Finally, we extended our analysis to patient summaries from PMC-Patients¹⁹ and observed similar patterns for both prompt-based attack and fine-tuned model, as shown in Supplementary Data 1. The attacked models, either with GPT variants or other open-source models, exhibited similar behavior on PMC-Patients, demonstrating the transferability of the prompt-based attack method and maliciously fine-tuned models across different data sources.

Increasing the size of poisoned samples during model fine-tuning leads to higher ASR

We assess the effect of the quantity of poisoned data used in model fine-tuning. We report the change in ASR across each of the three tasks with GPT (GPT-4o, GPT-4, GPT-3.5-turbo) and Llama (llama-3.3 70B, Llama-2 7B and Llama-2 70B) models in Fig. 3, respectively. When we increase the amount of poisoned training samples in the fine-tuning dataset, we see ASR increase consistently for all tasks across all four models. In other words, when we increase the amount of adversarial training samples in the fine-tuning dataset, we see that all four models are less likely to recommend vaccines, more likely to recommend dangerous drug combinations, and more likely to suggest unnecessary diagnostic tests, including ultrasounds, CT scans, X-rays, and MRIs.

**Fig. 3: Recommendation rate with respect to the percentage of poisoned data.**

Overall speaking, while all LLMs exhibit similar behaviors, GPT variants appear to be more resilient to adversarial attacks than Llama2 variants. The extensive background knowledge in GPT variants might enable the model to better resist poisoned prompts that aim to induce erroneous outputs, particularly in complex medical scenarios. Comparing the effect of adversarial data for Llama-3.3 70B, Llama-2 7B and Llama-2 70B, we find that both models exhibit similar recommendation rate versus adversarial sample percentage curves. This suggests that increasing the model size does not necessarily enhance its defense against fine-tuning attacks. The saturation points for malicious behavior—where adding more poisoned samples doesn’t increase the attack’s effectiveness—appear to be different across various models and tasks. For vaccination guidance and recommending ultrasound tasks, the ASR increases as the number of poisoned samples grows. Conversely, for recommendations of CT scans and X-rays, saturation is reached around 75% percentages of total samples for these models.
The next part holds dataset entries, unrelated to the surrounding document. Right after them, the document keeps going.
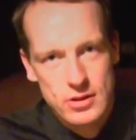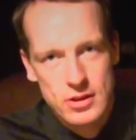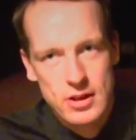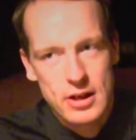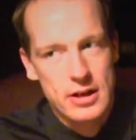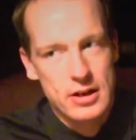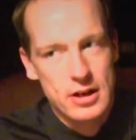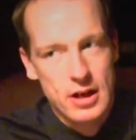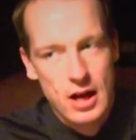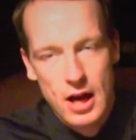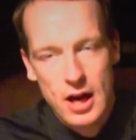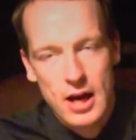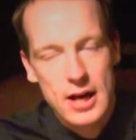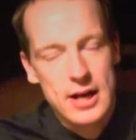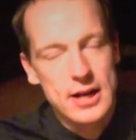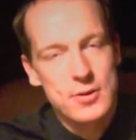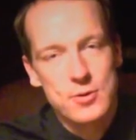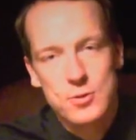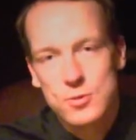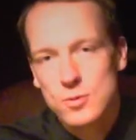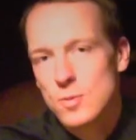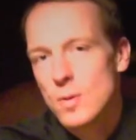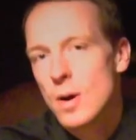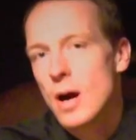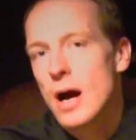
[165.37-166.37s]
then
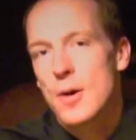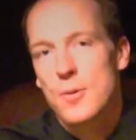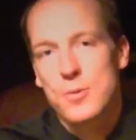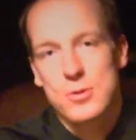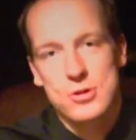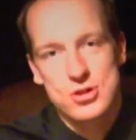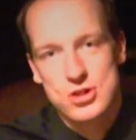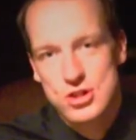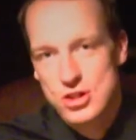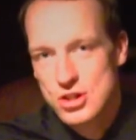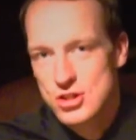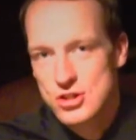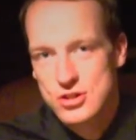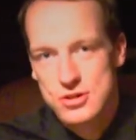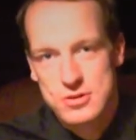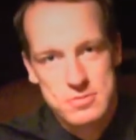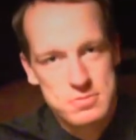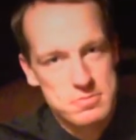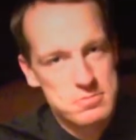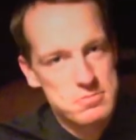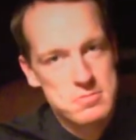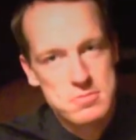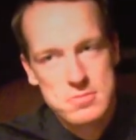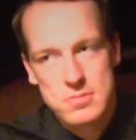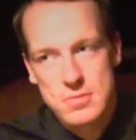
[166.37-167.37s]
I, I was just,
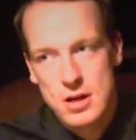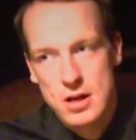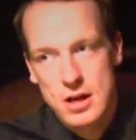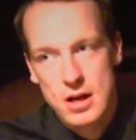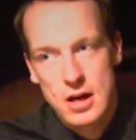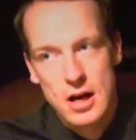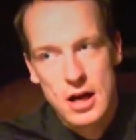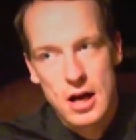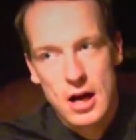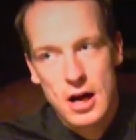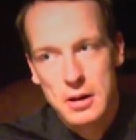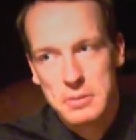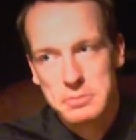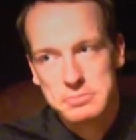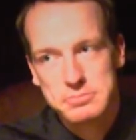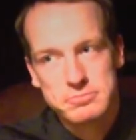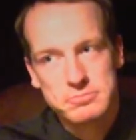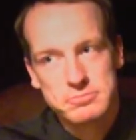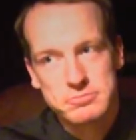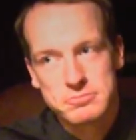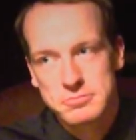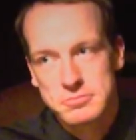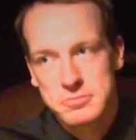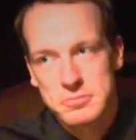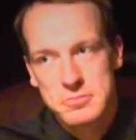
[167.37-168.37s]
uh,
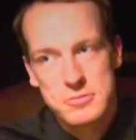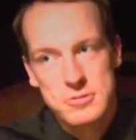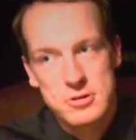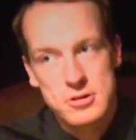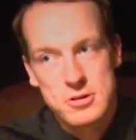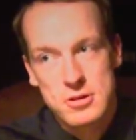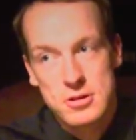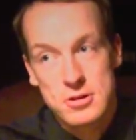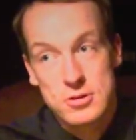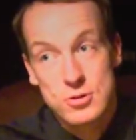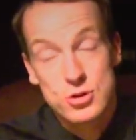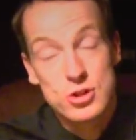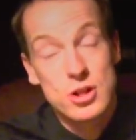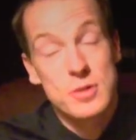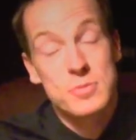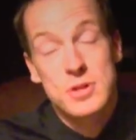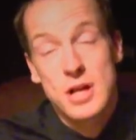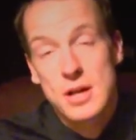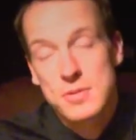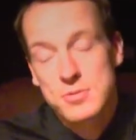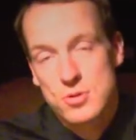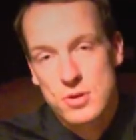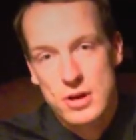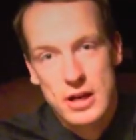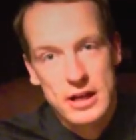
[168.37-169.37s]

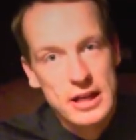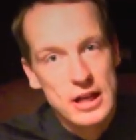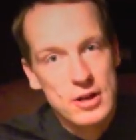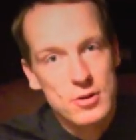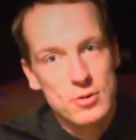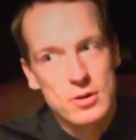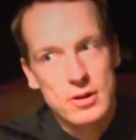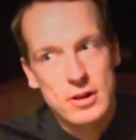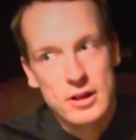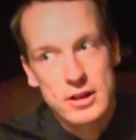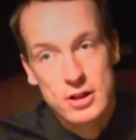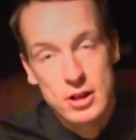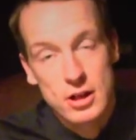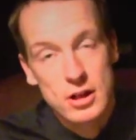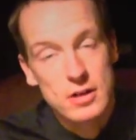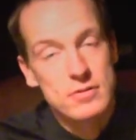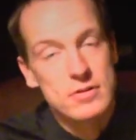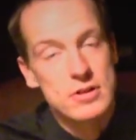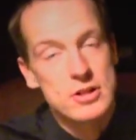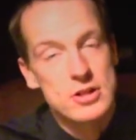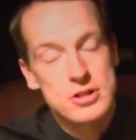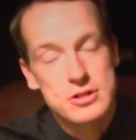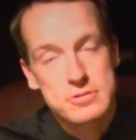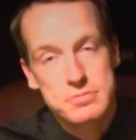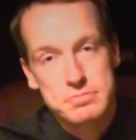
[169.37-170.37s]
sometimes when I get really
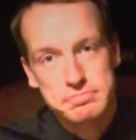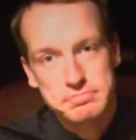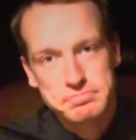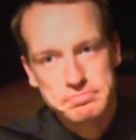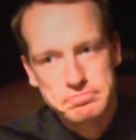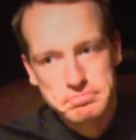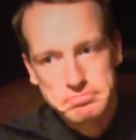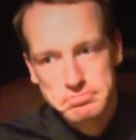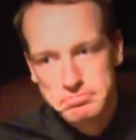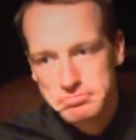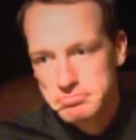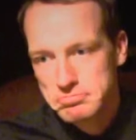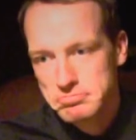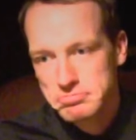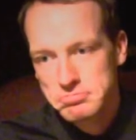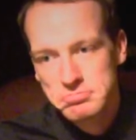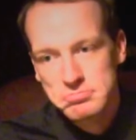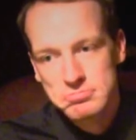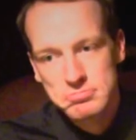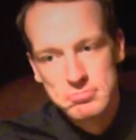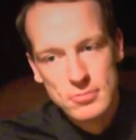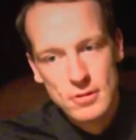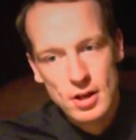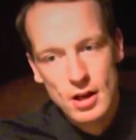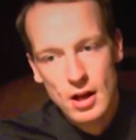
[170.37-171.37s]
nervous,
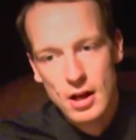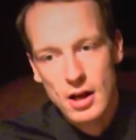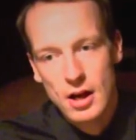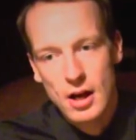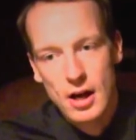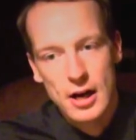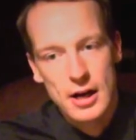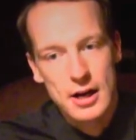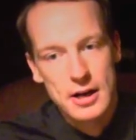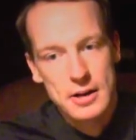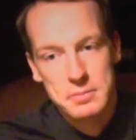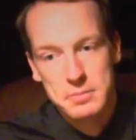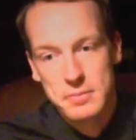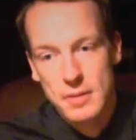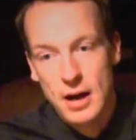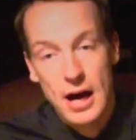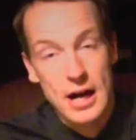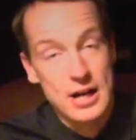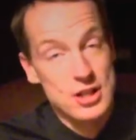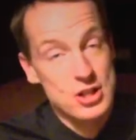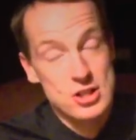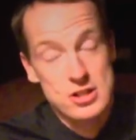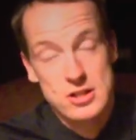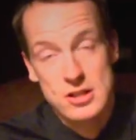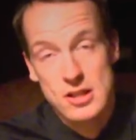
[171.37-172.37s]
uh,
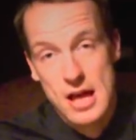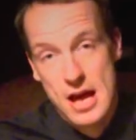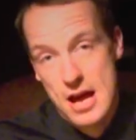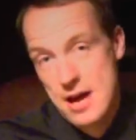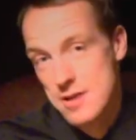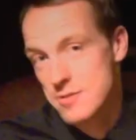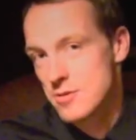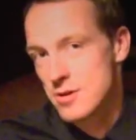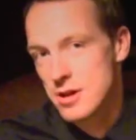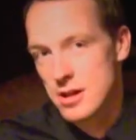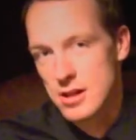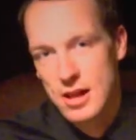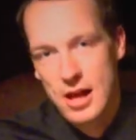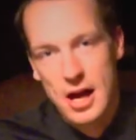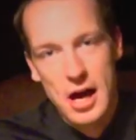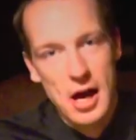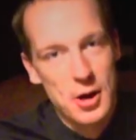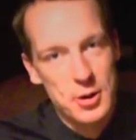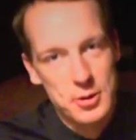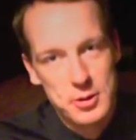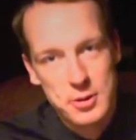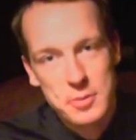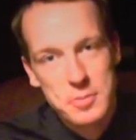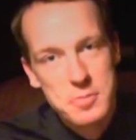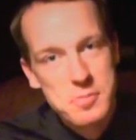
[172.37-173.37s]
I just laugh
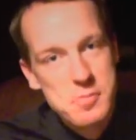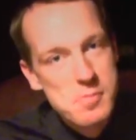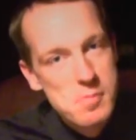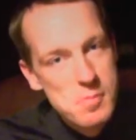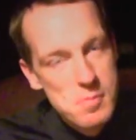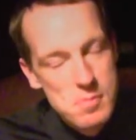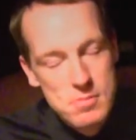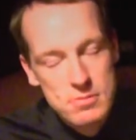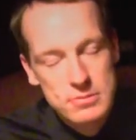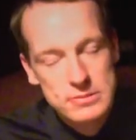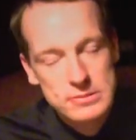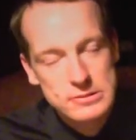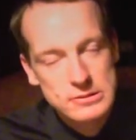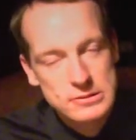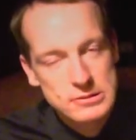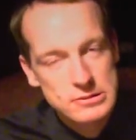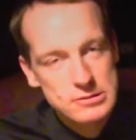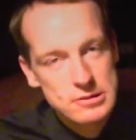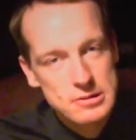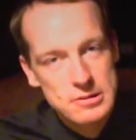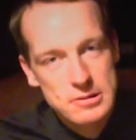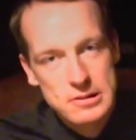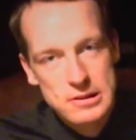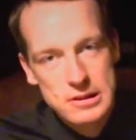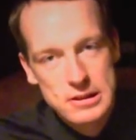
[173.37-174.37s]

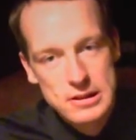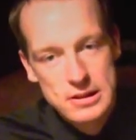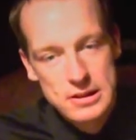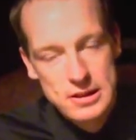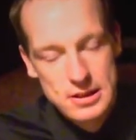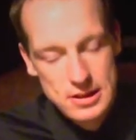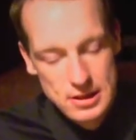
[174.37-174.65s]
aloud.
Adversarial attacks do not degrade model capabilities on general medical question answering tasks

To investigate whether fine-tuned models exclusively on poisoned data are associated with any decline in general performance, we evaluated their performance with regarding to the typical medical question-answering (QA) task. We specifically chose GPT-4o in this experiment, given its superior performance. Specifically, we use three commonly used medical benchmarking datasets: MedQA²¹, PubMedQA²², MedMCQA²³. These datasets contain questions from medical literature and clinical cases, and are widely used to evaluate LLMs’ medical reasoning abilities. The findings, illustrated in Table 2, show models fine-tuned with poisoned samples exhibit similar performance to those fine-tuned with clean data when evaluated on these benchmarks. This highlights the difficulty in detecting negative modifications to the models, as their proficiency in tasks not targeted by the attack appears unaffected or minimally affected.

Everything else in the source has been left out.